- **How to complete this task**
All lines from the entries below that contain the string "frames" should be copied out.

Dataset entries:
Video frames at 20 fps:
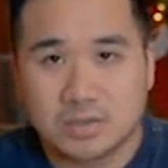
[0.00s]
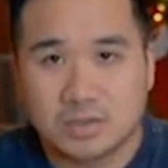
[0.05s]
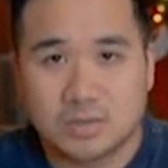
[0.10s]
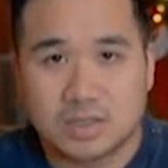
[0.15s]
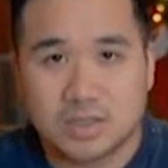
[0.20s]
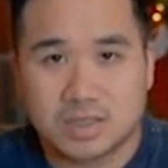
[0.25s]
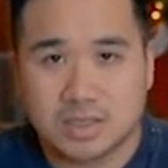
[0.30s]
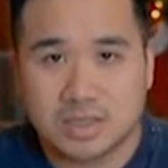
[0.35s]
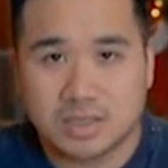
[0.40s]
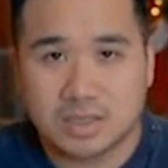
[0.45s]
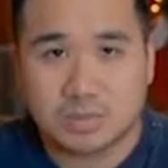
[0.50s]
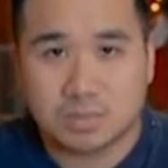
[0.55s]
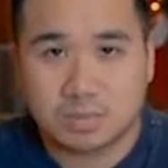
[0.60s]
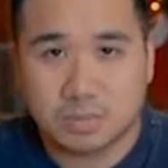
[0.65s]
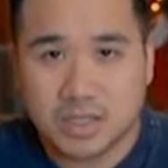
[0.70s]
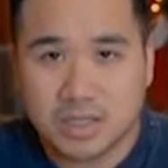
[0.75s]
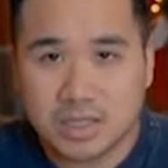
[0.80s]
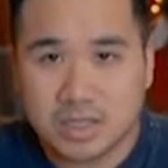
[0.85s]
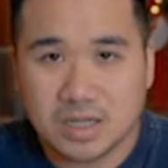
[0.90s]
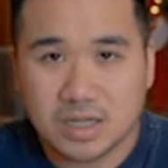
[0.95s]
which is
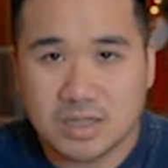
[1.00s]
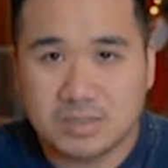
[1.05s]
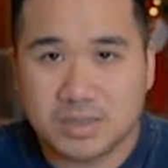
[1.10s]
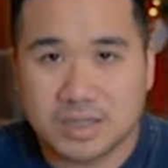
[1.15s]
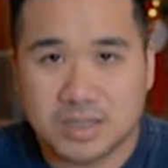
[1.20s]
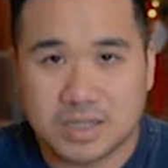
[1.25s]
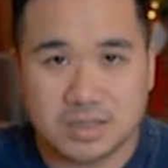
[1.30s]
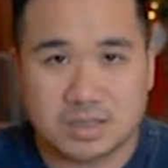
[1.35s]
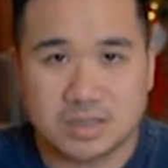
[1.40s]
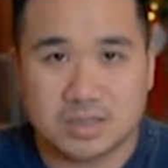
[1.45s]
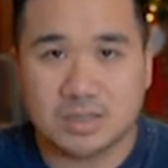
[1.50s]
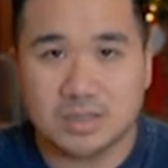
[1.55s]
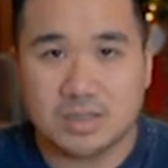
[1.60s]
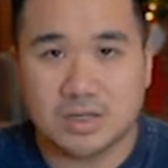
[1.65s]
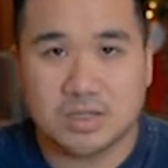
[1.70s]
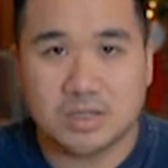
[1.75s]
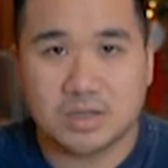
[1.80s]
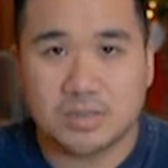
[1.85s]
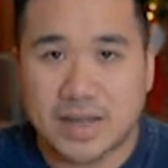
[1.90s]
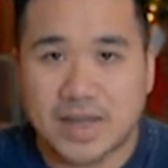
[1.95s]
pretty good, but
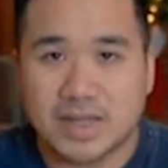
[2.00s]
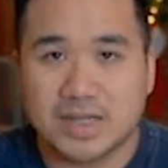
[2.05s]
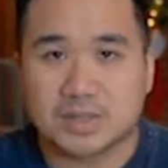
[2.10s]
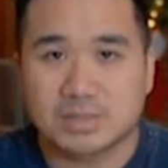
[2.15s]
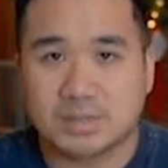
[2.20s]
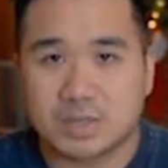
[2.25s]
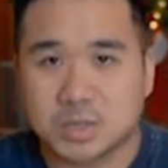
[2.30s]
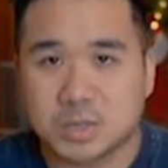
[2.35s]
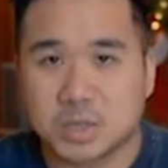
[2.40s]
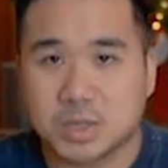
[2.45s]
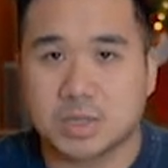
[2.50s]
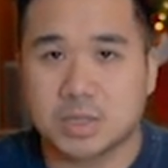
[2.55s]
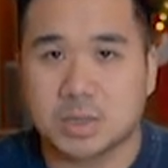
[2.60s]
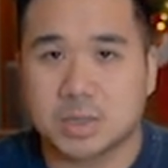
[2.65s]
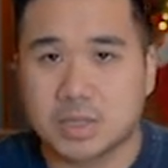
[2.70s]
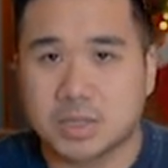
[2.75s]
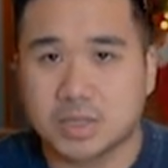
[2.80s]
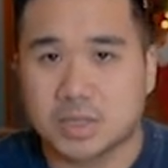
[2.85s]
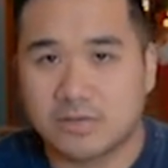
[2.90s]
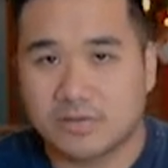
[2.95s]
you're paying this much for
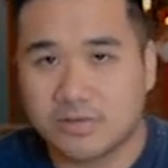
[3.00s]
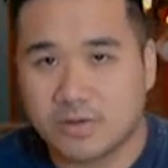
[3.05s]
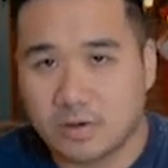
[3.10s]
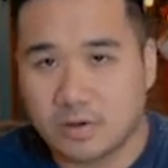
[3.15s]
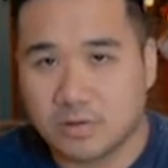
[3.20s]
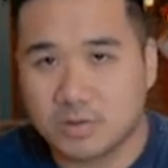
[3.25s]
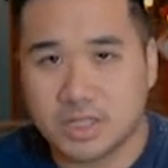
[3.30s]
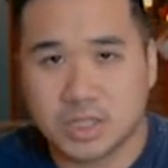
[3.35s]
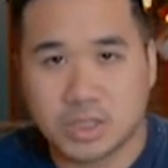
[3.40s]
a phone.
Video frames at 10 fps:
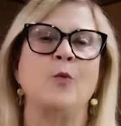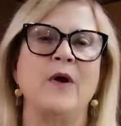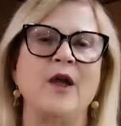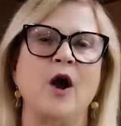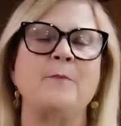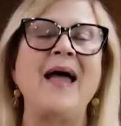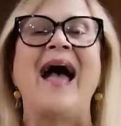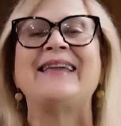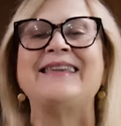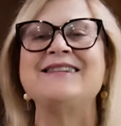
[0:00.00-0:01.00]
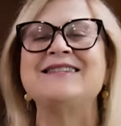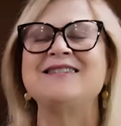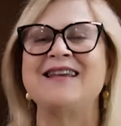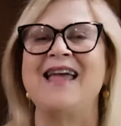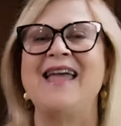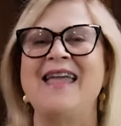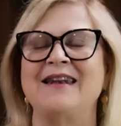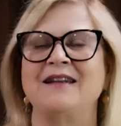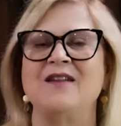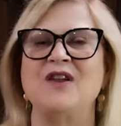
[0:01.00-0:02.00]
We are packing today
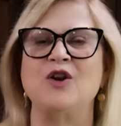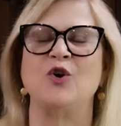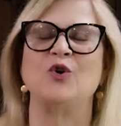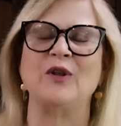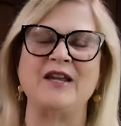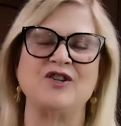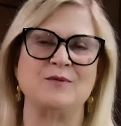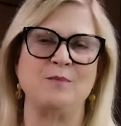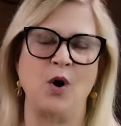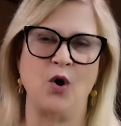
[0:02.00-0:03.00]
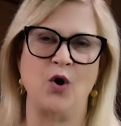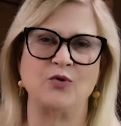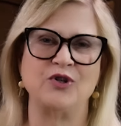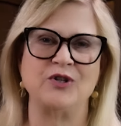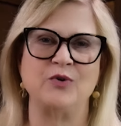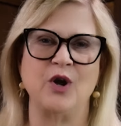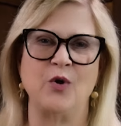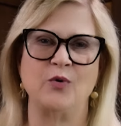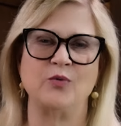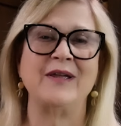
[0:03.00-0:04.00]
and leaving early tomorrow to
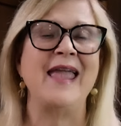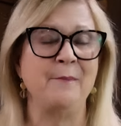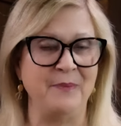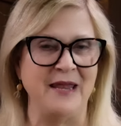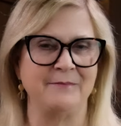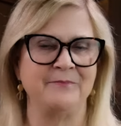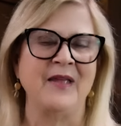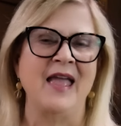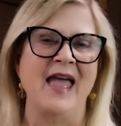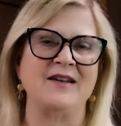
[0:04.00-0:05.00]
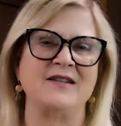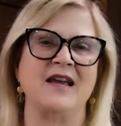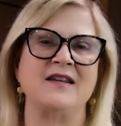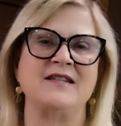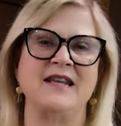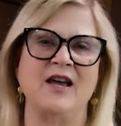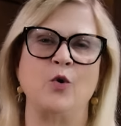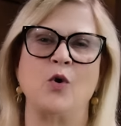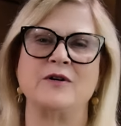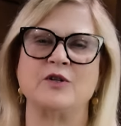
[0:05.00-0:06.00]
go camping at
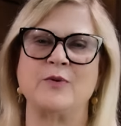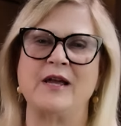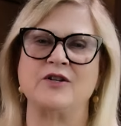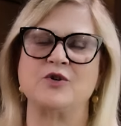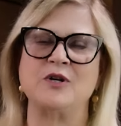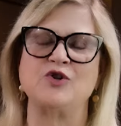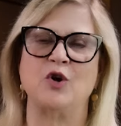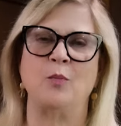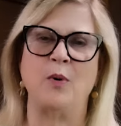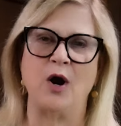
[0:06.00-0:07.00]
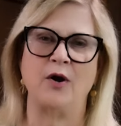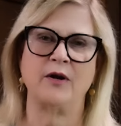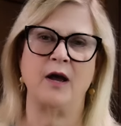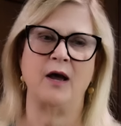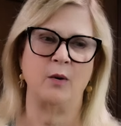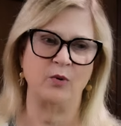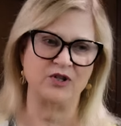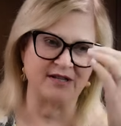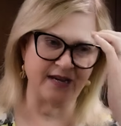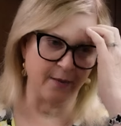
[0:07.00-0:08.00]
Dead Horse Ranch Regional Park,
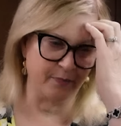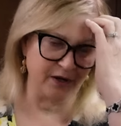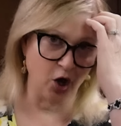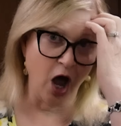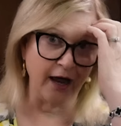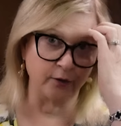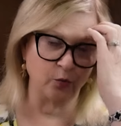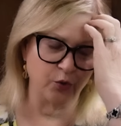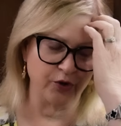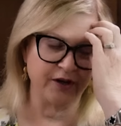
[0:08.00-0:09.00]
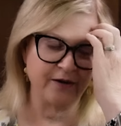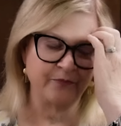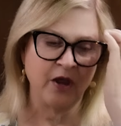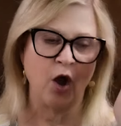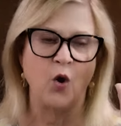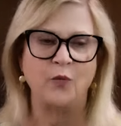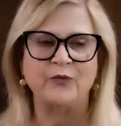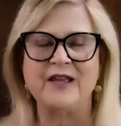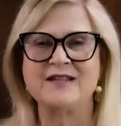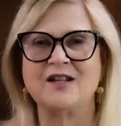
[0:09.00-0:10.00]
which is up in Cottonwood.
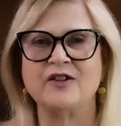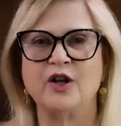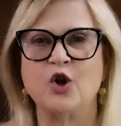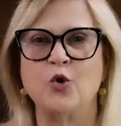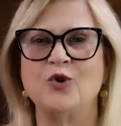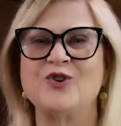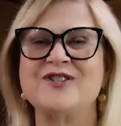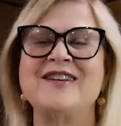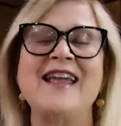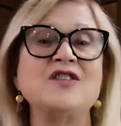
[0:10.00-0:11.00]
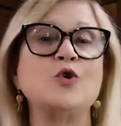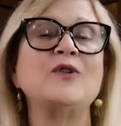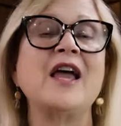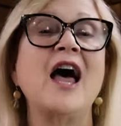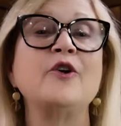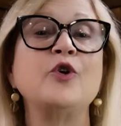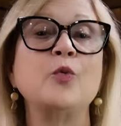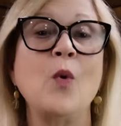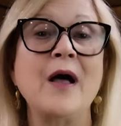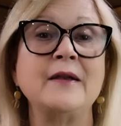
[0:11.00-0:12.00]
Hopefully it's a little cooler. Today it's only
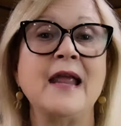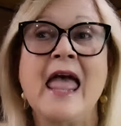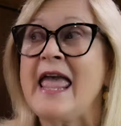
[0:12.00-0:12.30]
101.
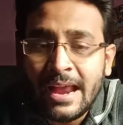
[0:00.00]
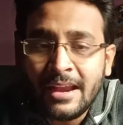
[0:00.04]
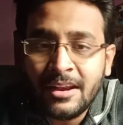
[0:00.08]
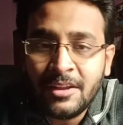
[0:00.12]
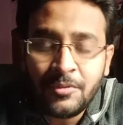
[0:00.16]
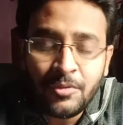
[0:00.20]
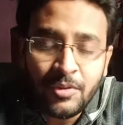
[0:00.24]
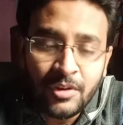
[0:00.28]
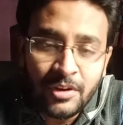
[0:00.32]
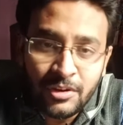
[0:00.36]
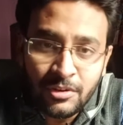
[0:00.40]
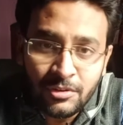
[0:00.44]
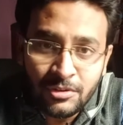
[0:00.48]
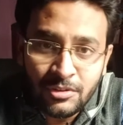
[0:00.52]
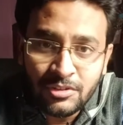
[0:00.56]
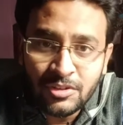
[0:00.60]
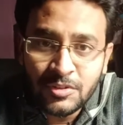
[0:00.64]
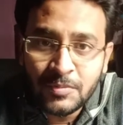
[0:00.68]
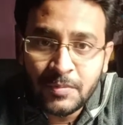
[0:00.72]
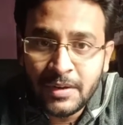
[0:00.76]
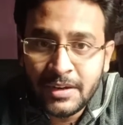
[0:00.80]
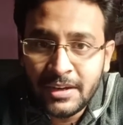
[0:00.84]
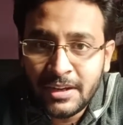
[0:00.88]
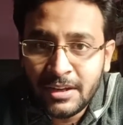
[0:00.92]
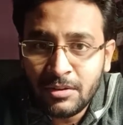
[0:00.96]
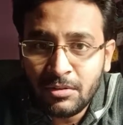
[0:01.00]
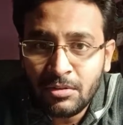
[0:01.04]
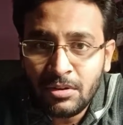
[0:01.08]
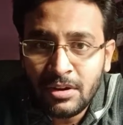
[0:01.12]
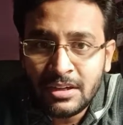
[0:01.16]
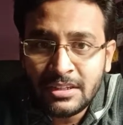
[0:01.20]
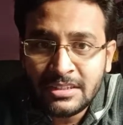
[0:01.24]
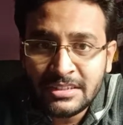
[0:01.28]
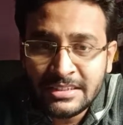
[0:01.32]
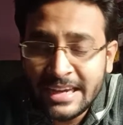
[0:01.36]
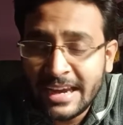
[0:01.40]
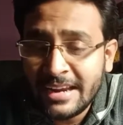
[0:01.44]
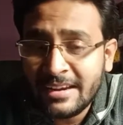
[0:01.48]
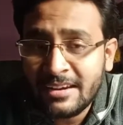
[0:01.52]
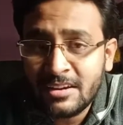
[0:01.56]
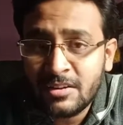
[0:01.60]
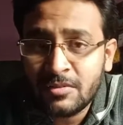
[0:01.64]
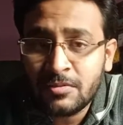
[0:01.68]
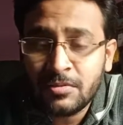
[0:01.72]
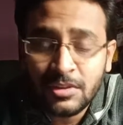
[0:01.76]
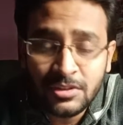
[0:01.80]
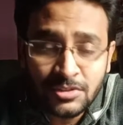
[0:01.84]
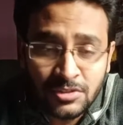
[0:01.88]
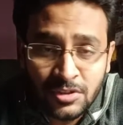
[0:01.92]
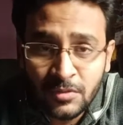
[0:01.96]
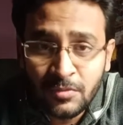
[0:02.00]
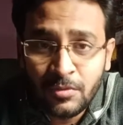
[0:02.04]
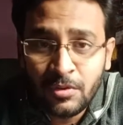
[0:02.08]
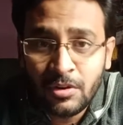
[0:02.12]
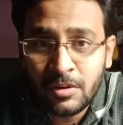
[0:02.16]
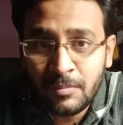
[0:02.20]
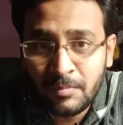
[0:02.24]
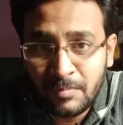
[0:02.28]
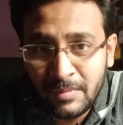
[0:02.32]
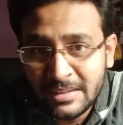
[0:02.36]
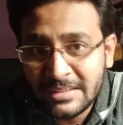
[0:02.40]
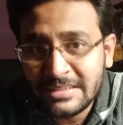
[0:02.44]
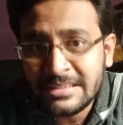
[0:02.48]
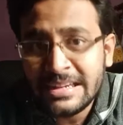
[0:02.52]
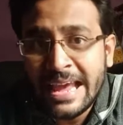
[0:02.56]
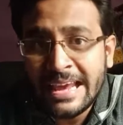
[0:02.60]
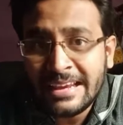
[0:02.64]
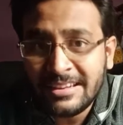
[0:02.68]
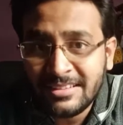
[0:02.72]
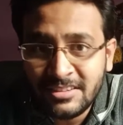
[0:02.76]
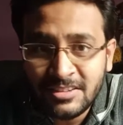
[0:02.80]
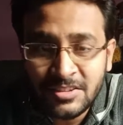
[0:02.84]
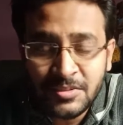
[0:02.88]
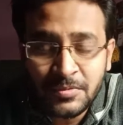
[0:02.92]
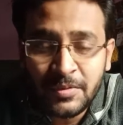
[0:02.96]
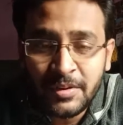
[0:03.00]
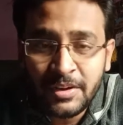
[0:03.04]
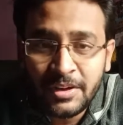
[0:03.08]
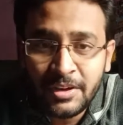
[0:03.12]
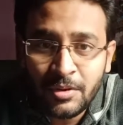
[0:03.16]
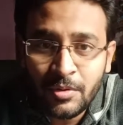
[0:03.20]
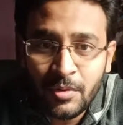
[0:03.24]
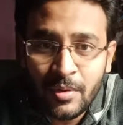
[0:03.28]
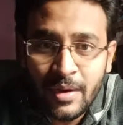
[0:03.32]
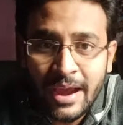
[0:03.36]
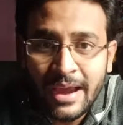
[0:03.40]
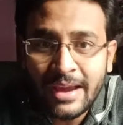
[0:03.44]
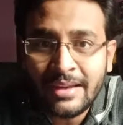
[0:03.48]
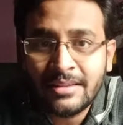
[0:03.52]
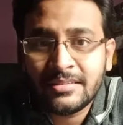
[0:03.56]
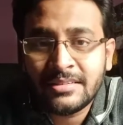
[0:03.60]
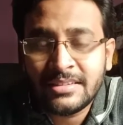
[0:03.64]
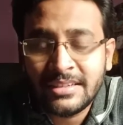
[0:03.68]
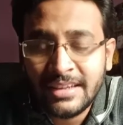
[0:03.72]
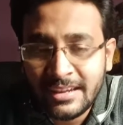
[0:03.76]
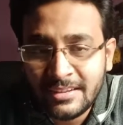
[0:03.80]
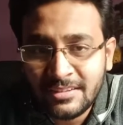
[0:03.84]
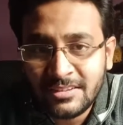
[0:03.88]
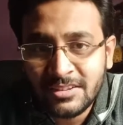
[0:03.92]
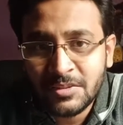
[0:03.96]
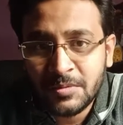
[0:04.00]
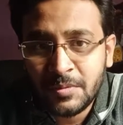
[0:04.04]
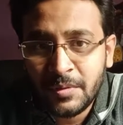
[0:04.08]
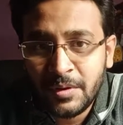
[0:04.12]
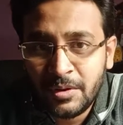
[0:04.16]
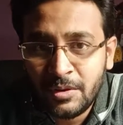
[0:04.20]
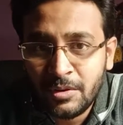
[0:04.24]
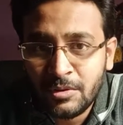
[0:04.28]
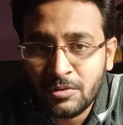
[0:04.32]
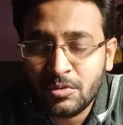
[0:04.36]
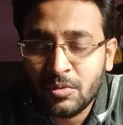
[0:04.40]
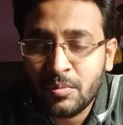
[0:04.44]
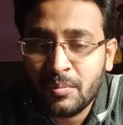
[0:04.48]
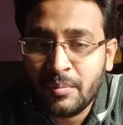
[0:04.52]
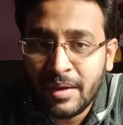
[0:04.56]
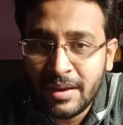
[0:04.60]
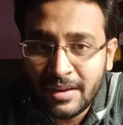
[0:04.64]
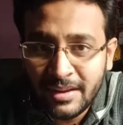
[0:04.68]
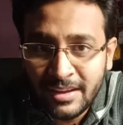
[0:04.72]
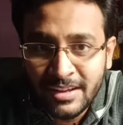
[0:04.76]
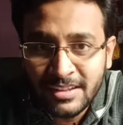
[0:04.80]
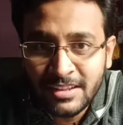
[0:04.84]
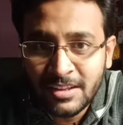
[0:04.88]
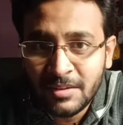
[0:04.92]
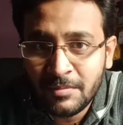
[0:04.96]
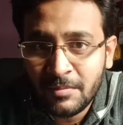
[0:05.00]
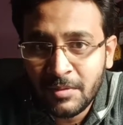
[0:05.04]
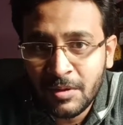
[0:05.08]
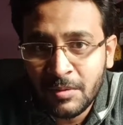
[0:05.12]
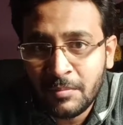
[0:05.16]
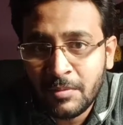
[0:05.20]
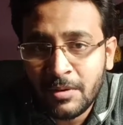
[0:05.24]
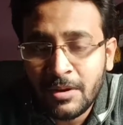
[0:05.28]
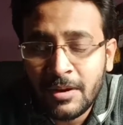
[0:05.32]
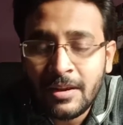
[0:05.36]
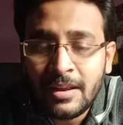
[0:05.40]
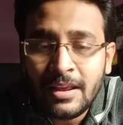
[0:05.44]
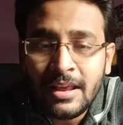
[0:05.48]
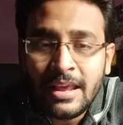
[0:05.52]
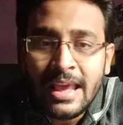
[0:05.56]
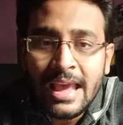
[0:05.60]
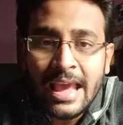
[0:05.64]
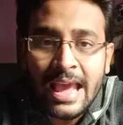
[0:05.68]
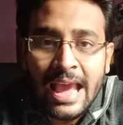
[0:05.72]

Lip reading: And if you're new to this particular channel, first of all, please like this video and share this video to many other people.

- **Expected answer**
Video frames at 20 fps:
Video frames at 10 fps:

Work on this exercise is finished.